__PROBLEM DETAILS__. Please state how many lines of the listing contain the word "What", giving the number by itself.

========

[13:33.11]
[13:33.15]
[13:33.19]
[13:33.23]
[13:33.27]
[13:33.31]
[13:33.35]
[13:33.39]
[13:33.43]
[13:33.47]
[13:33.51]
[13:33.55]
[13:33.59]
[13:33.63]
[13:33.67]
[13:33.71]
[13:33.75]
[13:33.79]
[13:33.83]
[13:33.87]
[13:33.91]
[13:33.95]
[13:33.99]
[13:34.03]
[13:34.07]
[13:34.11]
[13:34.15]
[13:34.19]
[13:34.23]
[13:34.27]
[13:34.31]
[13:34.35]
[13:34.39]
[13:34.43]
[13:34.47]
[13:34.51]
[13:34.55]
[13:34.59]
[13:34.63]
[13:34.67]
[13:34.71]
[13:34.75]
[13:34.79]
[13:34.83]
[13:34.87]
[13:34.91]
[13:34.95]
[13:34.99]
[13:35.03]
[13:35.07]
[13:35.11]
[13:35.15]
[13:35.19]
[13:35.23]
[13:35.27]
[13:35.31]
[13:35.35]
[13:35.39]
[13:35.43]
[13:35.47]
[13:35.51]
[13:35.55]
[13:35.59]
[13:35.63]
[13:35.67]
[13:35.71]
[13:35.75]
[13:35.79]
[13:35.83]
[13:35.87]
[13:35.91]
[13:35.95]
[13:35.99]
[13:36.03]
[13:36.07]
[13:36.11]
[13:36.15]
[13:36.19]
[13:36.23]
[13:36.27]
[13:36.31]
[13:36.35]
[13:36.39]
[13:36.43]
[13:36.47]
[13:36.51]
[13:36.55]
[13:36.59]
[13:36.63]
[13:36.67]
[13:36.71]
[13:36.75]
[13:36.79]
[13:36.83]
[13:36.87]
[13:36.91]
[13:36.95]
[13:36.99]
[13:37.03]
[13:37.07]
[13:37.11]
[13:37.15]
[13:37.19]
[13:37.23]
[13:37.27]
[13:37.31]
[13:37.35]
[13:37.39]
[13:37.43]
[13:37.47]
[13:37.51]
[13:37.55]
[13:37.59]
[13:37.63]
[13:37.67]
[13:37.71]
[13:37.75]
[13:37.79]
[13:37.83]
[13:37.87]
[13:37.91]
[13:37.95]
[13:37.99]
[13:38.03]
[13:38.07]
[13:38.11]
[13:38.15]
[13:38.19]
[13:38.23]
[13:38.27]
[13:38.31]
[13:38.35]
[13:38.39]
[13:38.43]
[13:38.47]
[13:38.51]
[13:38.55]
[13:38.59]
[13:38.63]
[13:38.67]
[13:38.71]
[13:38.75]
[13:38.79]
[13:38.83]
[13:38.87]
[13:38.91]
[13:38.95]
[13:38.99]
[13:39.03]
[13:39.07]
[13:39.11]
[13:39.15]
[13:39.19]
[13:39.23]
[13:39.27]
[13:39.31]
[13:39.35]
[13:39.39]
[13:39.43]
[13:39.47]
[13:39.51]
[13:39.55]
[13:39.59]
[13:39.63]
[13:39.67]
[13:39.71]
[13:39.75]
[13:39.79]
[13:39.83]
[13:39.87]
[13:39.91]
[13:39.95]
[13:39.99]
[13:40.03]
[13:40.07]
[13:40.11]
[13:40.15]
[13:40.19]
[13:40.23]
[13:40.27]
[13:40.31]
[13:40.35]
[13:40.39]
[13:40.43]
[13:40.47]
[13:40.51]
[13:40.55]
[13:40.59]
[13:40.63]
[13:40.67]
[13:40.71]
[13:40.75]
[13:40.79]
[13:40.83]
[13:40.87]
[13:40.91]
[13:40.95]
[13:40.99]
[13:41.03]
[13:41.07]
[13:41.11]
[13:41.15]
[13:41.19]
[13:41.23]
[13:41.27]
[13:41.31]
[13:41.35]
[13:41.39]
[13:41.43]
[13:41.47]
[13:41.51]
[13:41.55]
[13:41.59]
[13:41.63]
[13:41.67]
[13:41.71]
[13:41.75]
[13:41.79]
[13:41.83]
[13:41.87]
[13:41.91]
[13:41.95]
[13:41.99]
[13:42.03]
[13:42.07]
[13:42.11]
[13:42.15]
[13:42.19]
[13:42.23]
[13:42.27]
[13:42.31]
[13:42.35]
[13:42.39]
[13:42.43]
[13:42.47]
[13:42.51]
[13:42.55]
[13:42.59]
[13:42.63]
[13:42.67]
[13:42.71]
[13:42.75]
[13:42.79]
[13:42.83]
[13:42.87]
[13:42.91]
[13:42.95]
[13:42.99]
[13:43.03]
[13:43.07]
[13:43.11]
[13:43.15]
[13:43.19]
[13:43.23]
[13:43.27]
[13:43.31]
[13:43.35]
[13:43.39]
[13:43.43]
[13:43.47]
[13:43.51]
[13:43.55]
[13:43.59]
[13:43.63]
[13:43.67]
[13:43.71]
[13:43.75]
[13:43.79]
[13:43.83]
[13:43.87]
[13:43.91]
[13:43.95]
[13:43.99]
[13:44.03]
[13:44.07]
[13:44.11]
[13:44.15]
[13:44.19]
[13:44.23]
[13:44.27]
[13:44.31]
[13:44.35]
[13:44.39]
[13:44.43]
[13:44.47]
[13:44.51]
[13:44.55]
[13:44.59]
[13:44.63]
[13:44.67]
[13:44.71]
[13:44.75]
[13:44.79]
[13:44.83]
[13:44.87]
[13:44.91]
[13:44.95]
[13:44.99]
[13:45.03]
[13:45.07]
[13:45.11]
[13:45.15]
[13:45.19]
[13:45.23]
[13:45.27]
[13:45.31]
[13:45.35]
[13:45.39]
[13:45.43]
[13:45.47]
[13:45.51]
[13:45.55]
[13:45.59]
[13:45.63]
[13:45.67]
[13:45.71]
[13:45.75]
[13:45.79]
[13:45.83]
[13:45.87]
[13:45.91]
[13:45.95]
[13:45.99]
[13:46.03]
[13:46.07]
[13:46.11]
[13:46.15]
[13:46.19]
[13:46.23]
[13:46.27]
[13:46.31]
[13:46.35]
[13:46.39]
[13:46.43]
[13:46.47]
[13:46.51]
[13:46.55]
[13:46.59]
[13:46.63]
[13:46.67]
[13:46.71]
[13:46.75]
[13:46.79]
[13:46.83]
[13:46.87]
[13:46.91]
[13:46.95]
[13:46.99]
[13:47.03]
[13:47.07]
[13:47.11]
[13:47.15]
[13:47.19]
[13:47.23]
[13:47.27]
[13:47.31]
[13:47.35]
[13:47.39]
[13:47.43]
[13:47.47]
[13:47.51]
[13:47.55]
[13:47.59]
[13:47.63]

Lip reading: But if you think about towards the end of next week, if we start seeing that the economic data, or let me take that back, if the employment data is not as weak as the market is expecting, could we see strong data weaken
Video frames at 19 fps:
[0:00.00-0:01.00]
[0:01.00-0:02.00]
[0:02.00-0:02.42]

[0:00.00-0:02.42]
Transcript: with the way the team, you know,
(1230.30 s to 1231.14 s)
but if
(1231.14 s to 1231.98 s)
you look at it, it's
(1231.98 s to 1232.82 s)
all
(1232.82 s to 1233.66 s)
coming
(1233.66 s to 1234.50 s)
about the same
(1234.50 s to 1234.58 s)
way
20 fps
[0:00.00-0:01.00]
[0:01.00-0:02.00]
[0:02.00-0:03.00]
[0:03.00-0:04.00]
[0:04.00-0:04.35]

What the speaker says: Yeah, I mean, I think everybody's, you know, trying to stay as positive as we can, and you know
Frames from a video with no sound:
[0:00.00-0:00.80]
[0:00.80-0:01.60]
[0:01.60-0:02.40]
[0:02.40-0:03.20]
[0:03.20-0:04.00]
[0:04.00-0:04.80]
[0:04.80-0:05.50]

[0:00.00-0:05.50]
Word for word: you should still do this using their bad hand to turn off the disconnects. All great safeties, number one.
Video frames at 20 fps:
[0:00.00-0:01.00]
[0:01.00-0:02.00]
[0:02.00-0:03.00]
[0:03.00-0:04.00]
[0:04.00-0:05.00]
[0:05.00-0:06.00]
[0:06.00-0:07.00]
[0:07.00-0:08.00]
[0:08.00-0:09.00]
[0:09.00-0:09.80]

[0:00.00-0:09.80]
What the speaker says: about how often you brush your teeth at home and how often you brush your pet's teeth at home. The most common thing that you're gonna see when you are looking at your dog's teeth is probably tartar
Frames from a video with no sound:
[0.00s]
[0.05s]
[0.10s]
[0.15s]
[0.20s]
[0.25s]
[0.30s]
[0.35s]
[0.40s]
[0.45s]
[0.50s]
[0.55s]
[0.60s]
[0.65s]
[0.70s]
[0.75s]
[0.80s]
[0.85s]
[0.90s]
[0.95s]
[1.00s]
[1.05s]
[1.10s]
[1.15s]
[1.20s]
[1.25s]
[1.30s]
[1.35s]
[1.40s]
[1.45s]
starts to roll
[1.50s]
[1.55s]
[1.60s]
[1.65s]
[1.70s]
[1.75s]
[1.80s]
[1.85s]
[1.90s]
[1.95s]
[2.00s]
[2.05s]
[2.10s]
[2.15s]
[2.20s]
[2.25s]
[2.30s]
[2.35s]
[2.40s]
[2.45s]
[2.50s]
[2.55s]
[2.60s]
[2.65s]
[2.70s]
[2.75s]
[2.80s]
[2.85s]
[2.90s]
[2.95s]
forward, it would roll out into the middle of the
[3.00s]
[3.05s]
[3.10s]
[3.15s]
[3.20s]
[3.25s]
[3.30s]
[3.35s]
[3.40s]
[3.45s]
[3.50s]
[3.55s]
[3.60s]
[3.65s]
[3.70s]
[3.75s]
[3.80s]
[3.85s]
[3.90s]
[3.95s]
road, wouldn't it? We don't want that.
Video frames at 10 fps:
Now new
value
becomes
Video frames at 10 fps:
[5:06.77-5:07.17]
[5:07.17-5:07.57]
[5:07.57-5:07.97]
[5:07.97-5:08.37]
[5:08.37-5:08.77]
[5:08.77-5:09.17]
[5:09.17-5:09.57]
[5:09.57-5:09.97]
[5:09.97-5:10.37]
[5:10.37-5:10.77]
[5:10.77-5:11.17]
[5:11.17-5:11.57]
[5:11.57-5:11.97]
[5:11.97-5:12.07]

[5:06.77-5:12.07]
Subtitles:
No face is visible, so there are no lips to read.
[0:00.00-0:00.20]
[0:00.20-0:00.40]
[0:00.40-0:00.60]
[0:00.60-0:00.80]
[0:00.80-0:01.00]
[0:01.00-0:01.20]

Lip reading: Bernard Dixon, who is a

========

__SOLUTION__. 2